April 22, 2022
This article is part 1/13 (?) of a series of articles named Deep Learning with Python.
In this series, I will read through the second edition of Deep Learning with Python by François Chollet. Articles in this series will sequentially review key concepts, examples, and interesting facts from each chapter of the book.
Table of Contents
There are a few reasons why I picked this book over others:
About the author
section below)Directly from the book...
François Chollet is the creator of Keras, one of the most widely used deep learning frameworks. He is currently [as of April 2022] a software engineer at Google, where he leads the Keras team. In addition, he does research on abstraction, reasoning, and how to achieve greater generality in artificial intelligence.
This chapter provides essential context around artificial intelligence (AI), machine learning (ML), and deep learning (DL).
AI can be described as the effort to automate intellectual tasks normally performed by humans. Artificial intelligence is a general field that encompasses machine learning and deep learning.
Early AI programs from the 1950s - such as Chess AI - involved hardcoded rules crafted by programmers. This approach is known as symbolic AIand was the dominant paradigm in AI from the 50s to the late 1980s. Symbolic AI reached its peak popularity during the expert systems boom of the 80s.
Symbolic AI is successful when applied to well-defined, logical problems like Chess or Go. However, symbolic AI fails when solving more complex, fuzzy problems because it's not possible to hardcode rules for such tasks. Perceptual tasks normally performed by humans - such as image classification, speech recognition, or natural language processing - are especially complex and cannot be accurately distilled into a set of rules.

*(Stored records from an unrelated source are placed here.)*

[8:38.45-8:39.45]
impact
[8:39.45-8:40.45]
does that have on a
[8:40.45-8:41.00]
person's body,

By the early 1990s, expert systems were proven expensive to maintain, difficult to scale, and limited in scope. Interest in AI dwindled until the late 2000s when new machine learning approaches were developed.

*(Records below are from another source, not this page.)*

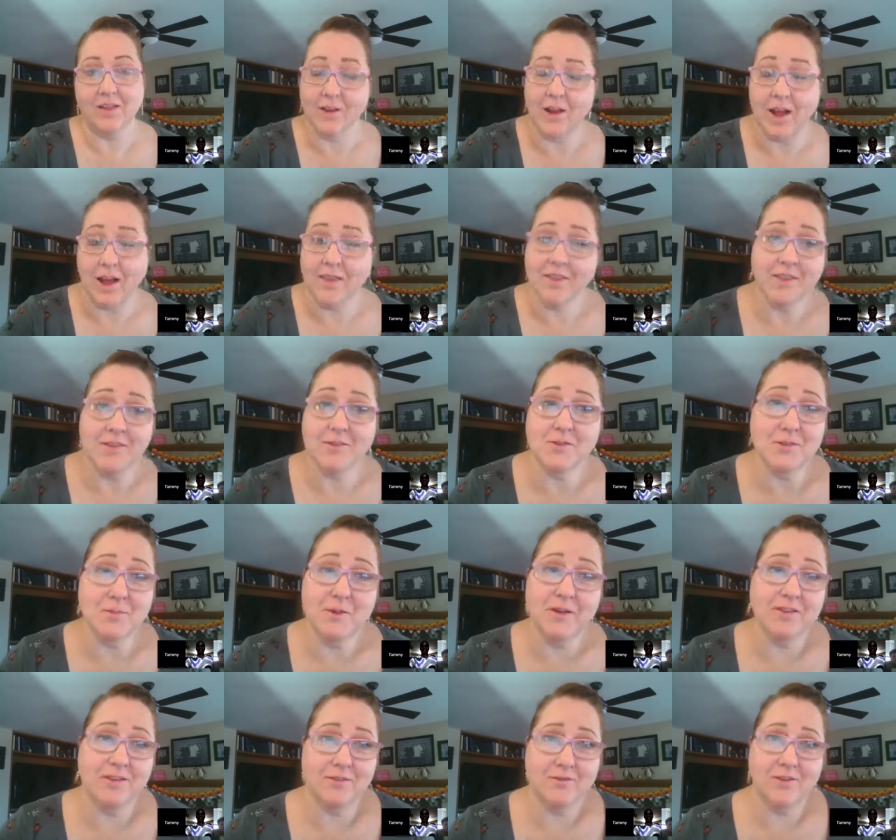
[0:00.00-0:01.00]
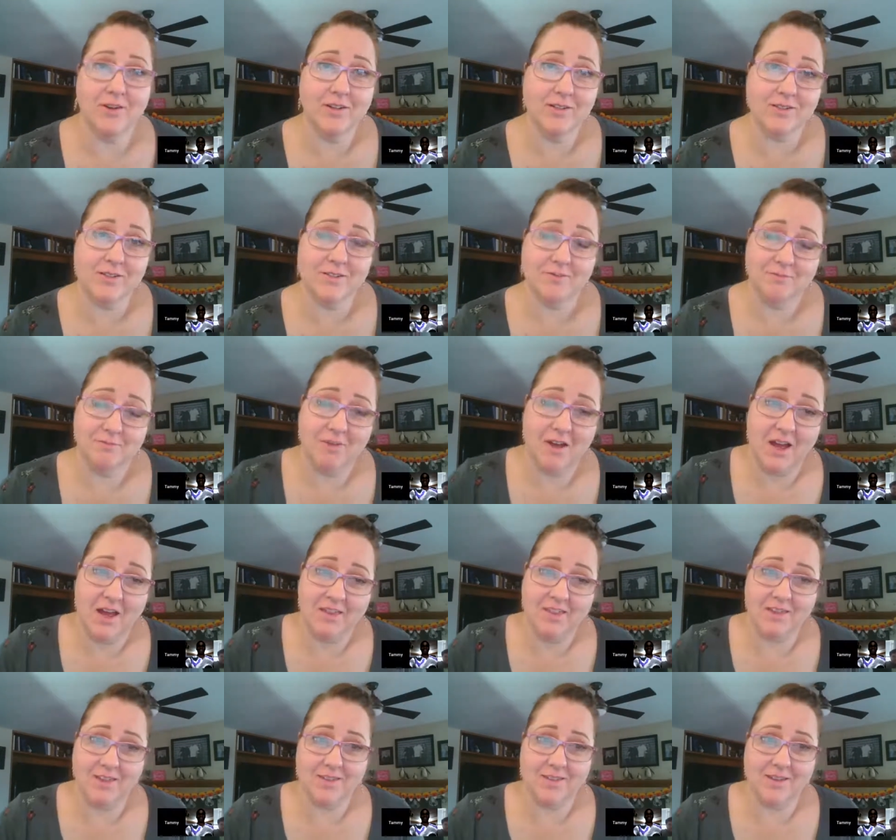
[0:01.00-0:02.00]
I think there's a big difference. I
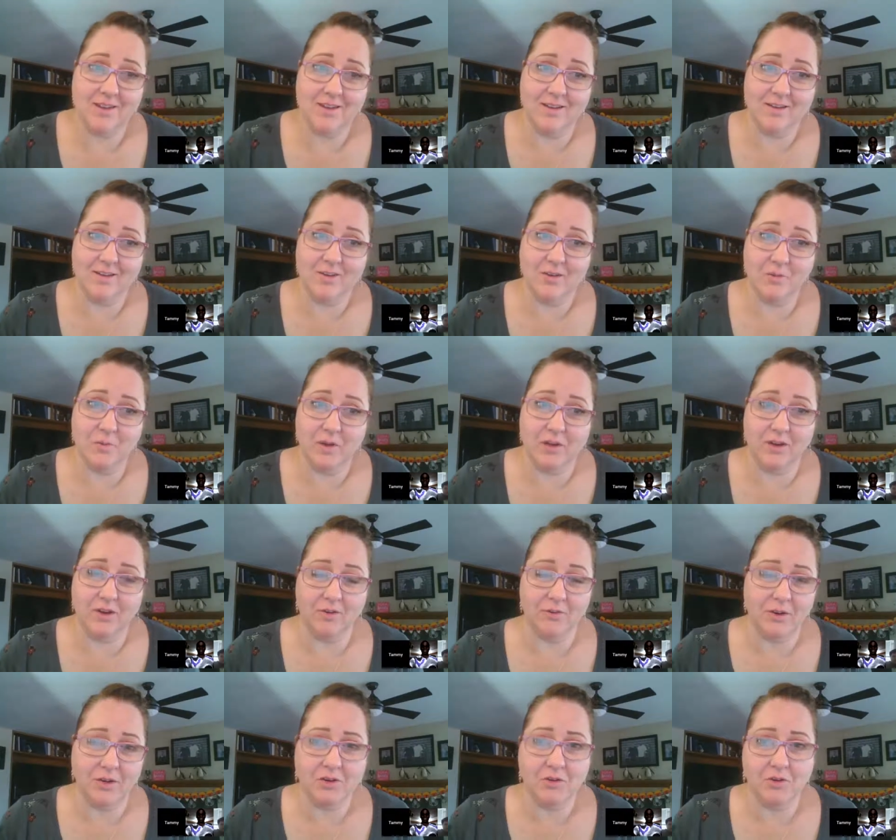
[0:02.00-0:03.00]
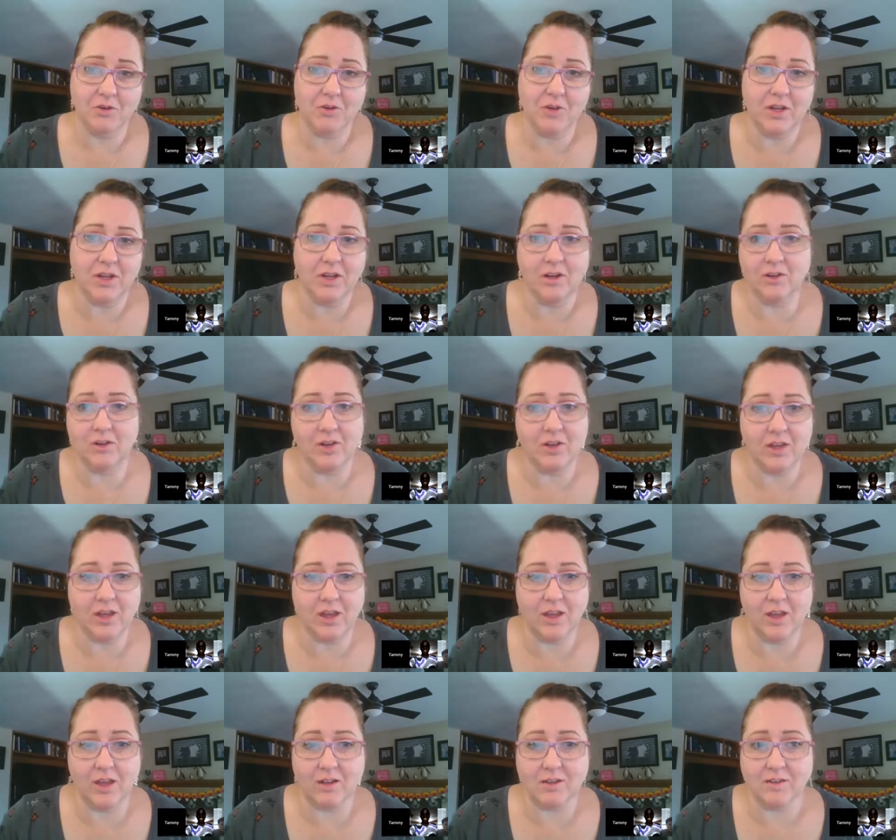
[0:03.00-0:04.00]
think that when you're recruiting, you're
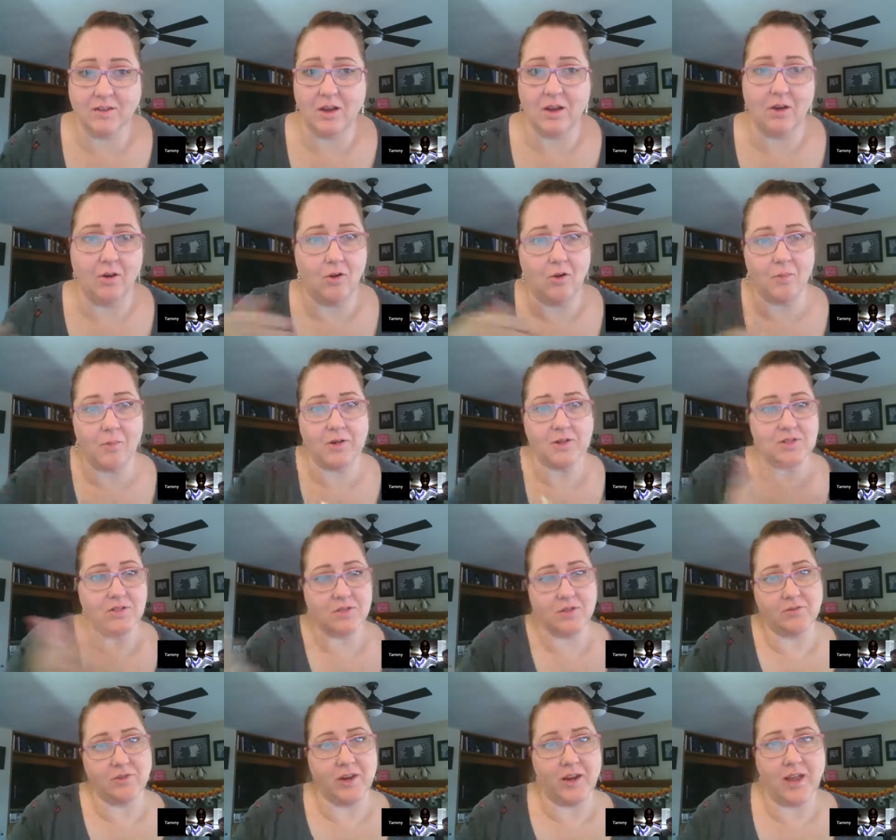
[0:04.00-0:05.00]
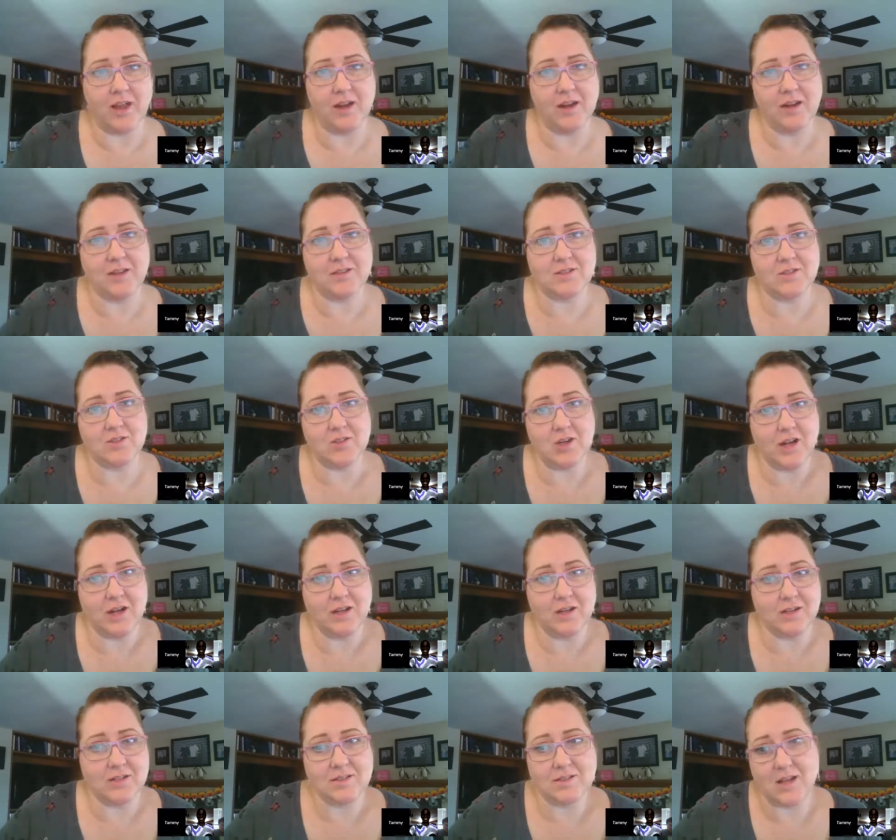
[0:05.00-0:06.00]
looking at a whole bunch of different candidates and trying
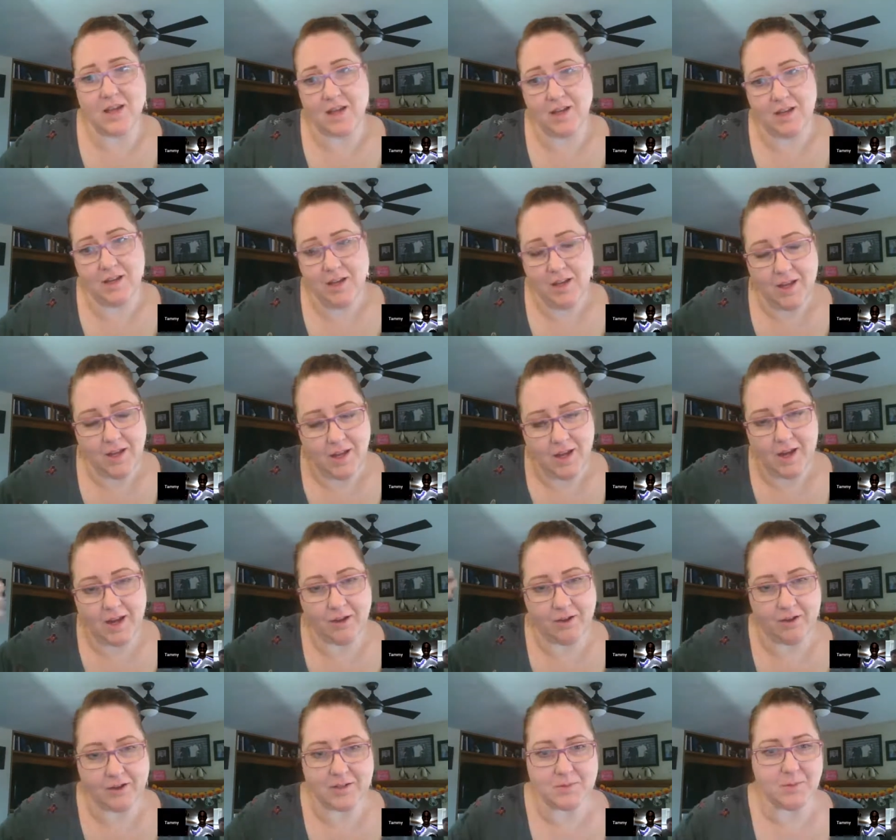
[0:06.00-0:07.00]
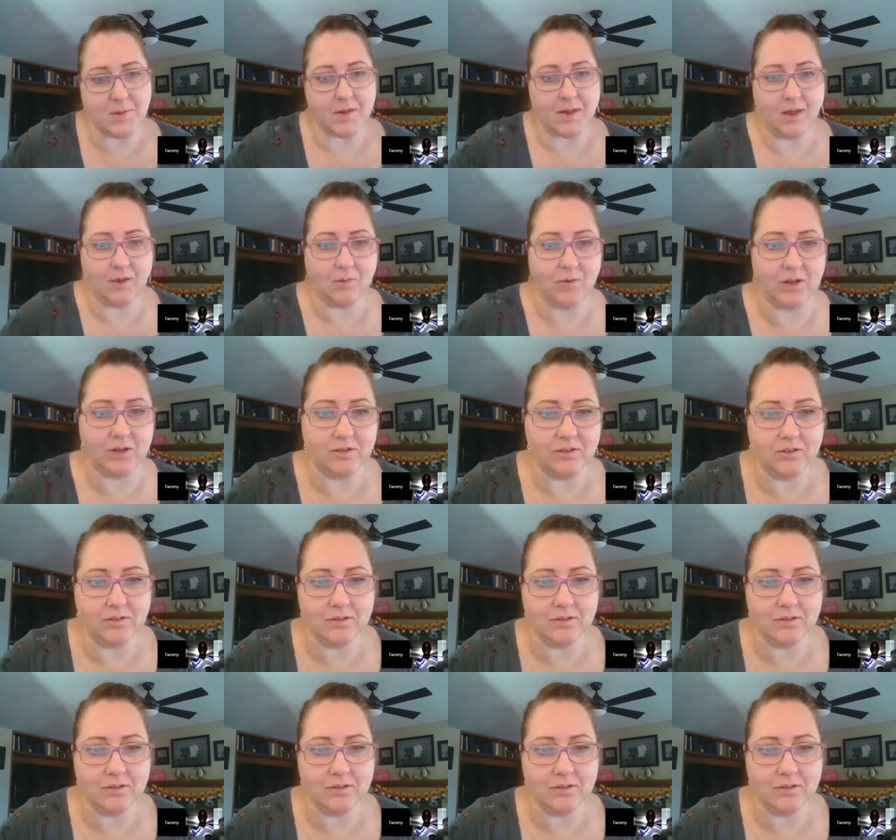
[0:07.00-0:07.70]
to decide. Hiring is picking one.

Could a general-purpose computer "originate" anything, or would it always be bound to dully execute processes we humans fully understand? Could it learn from experience? Could it show creativity?
- Ada Lovelace's remarks on the invention of the Analytical Engine, 1843
Lovelace's remark was later quoted by AI pioneer Alan Turing as "Lady Lovelace's objection" in his landmark paper "Computing Machinery and Intelligence". Alan Turing's paper introduced the Turing test as well as key concepts that would come to shape AI.

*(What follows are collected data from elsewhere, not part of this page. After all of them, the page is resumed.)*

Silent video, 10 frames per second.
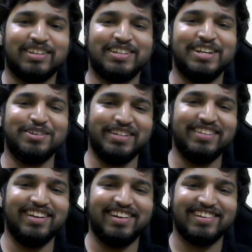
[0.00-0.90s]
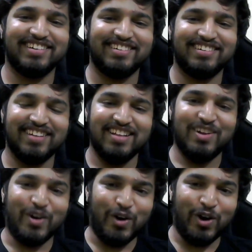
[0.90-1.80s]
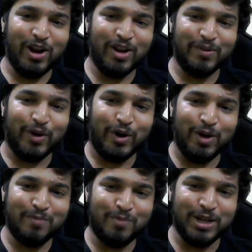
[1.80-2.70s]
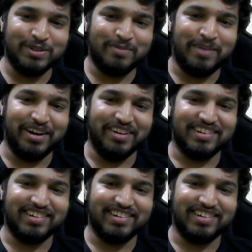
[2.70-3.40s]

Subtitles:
Did you see that? All points were marked here.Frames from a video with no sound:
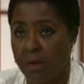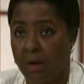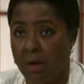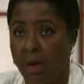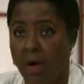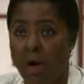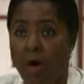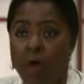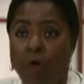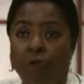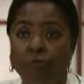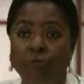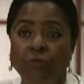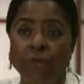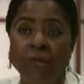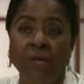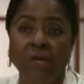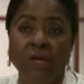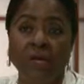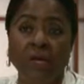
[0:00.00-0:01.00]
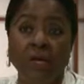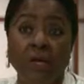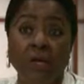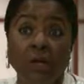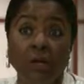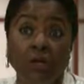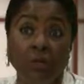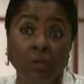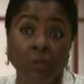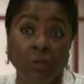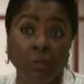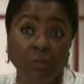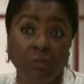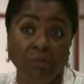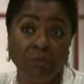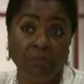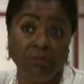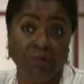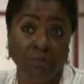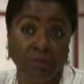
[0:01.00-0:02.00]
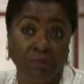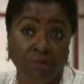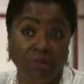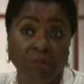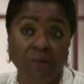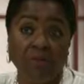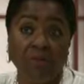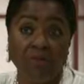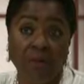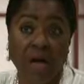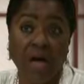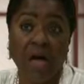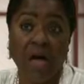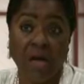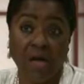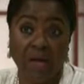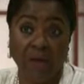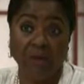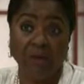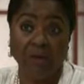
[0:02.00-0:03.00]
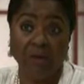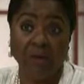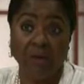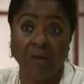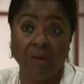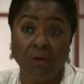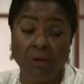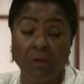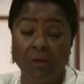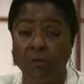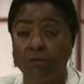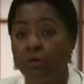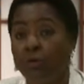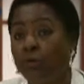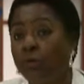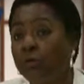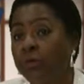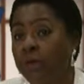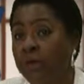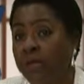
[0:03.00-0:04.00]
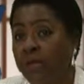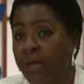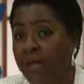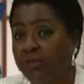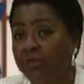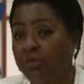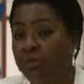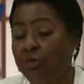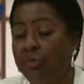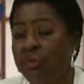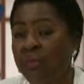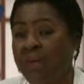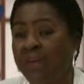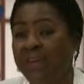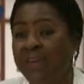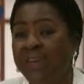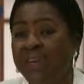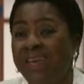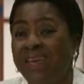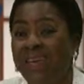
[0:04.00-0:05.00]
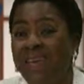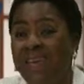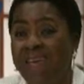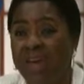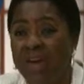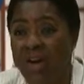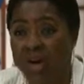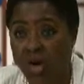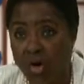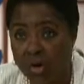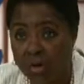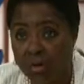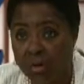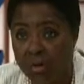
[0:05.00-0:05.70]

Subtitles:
Hopefully you're 65 so you can get your Medicare.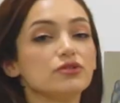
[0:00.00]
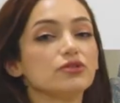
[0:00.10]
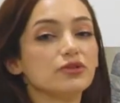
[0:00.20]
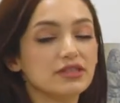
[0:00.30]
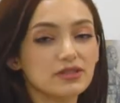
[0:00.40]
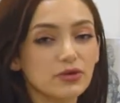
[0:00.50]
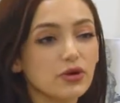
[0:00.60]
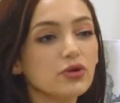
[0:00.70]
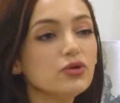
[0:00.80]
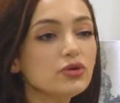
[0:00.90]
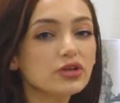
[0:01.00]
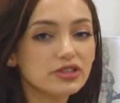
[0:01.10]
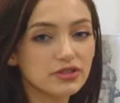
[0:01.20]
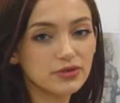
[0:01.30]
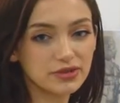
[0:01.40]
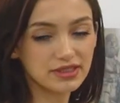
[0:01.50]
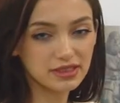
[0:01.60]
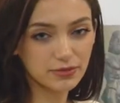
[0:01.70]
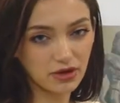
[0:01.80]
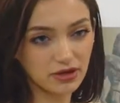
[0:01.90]
do this, or who could use these
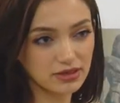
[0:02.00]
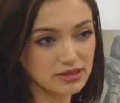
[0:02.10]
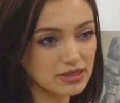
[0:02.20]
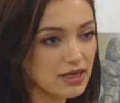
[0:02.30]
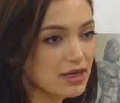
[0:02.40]
products?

Classical programming is the usual way to make a computer perform useful tasks. A human programmer designs explicit rules - a computer program - to be followed. The computer, given a set of rules and input data, outputs appropriate answers.
Machine Learning flips this concept around: the computer looks at the input data and the appropriate answers, and figures out what the rules should be. ML systems are trained rather than explicitly programmed. Presented with many examples of a task (training data), the machine finds statistical structures in the examples and eventually allows the system to determine rules for automating the task.
Learning, in the context of ML, describes an automatic search process for data transformations that produces useful representations of data. The search process is guided by some feedback signal.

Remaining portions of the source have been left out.